• _PROBLEM STATEMENT_: Everything in the listing below has to be repeated exactly, except the pictures.

+++ MATERIAL FOR THIS TASK

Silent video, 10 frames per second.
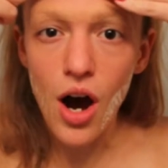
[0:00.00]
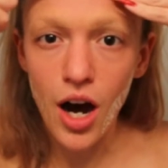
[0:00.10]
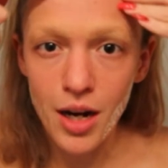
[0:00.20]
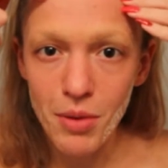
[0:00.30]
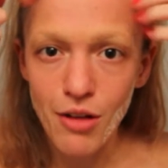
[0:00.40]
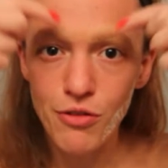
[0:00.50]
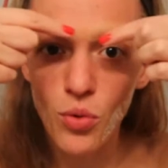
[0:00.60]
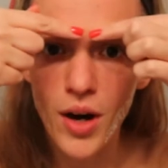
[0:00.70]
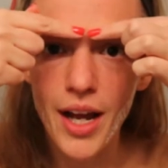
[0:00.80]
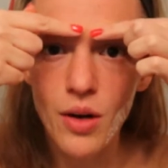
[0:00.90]
on my
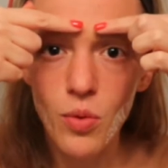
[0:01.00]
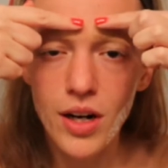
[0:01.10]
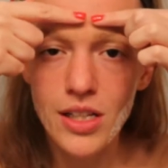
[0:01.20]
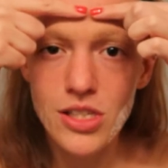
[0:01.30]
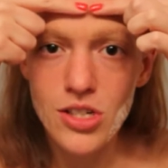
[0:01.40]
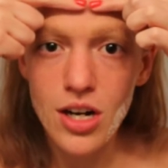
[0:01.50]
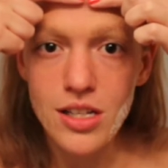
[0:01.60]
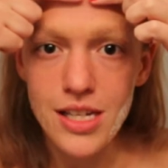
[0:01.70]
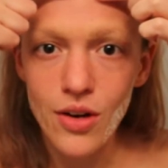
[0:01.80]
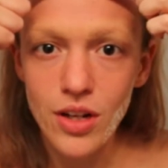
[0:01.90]
forehead where it
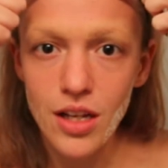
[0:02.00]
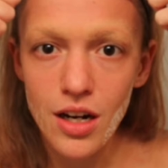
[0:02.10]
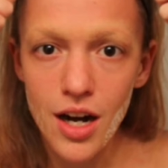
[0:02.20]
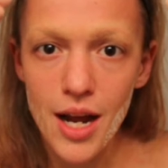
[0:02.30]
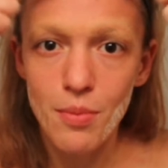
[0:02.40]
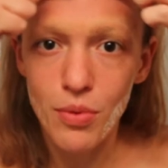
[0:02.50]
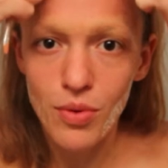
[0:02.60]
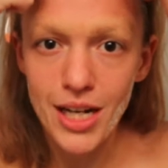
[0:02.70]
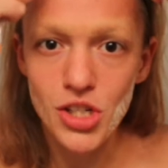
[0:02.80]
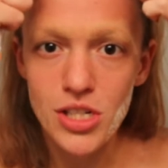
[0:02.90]
starts out here and
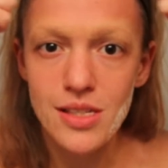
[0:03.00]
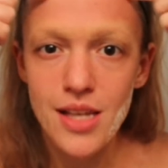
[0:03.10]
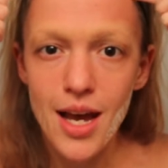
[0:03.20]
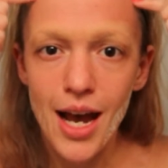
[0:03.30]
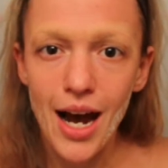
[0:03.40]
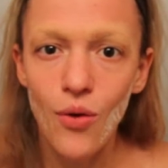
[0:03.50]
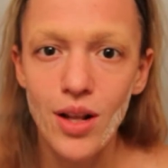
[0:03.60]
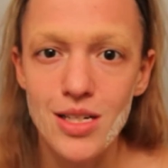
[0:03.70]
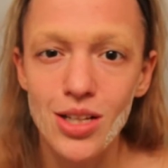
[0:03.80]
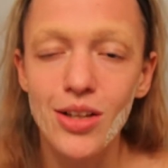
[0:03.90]
branches
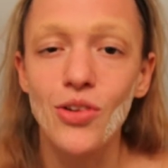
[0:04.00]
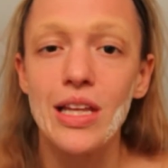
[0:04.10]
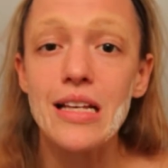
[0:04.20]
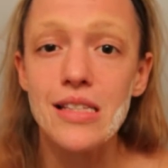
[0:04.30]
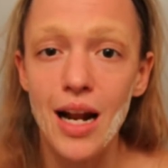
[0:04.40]
out into little things,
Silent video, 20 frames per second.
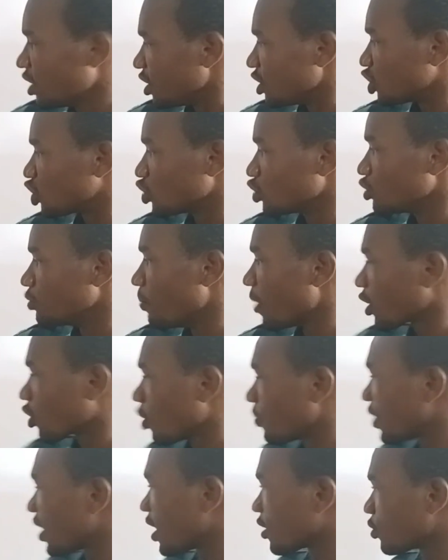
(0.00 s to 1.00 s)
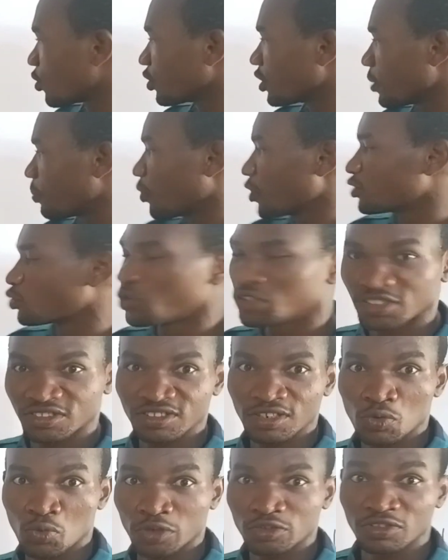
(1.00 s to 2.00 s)
it should make up the angle on a point which
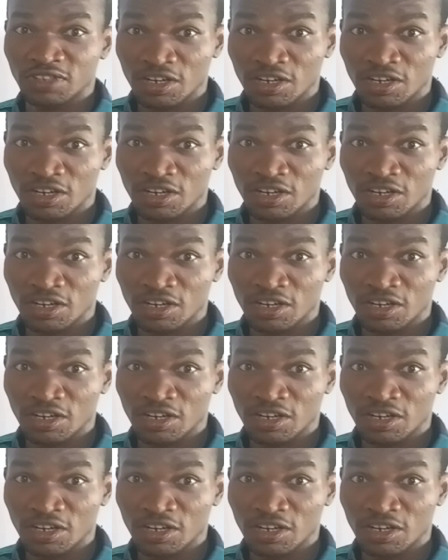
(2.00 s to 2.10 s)
is equal to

++++++

• _WRITTEN SOLUTION_:
Silent video, 10 frames per second.
[0:00.00]
[0:00.10]
[0:00.20]
[0:00.30]
[0:00.40]
[0:00.50]
[0:00.60]
[0:00.70]
[0:00.80]
[0:00.90]
on my
[0:01.00]
[0:01.10]
[0:01.20]
[0:01.30]
[0:01.40]
[0:01.50]
[0:01.60]
[0:01.70]
[0:01.80]
[0:01.90]
forehead where it
[0:02.00]
[0:02.10]
[0:02.20]
[0:02.30]
[0:02.40]
[0:02.50]
[0:02.60]
[0:02.70]
[0:02.80]
[0:02.90]
starts out here and
[0:03.00]
[0:03.10]
[0:03.20]
[0:03.30]
[0:03.40]
[0:03.50]
[0:03.60]
[0:03.70]
[0:03.80]
[0:03.90]
branches
[0:04.00]
[0:04.10]
[0:04.20]
[0:04.30]
[0:04.40]
out into little things,
Silent video, 20 frames per second.
(0.00 s to 1.00 s)
(1.00 s to 2.00 s)
it should make up the angle on a point which
(2.00 s to 2.10 s)
is equal to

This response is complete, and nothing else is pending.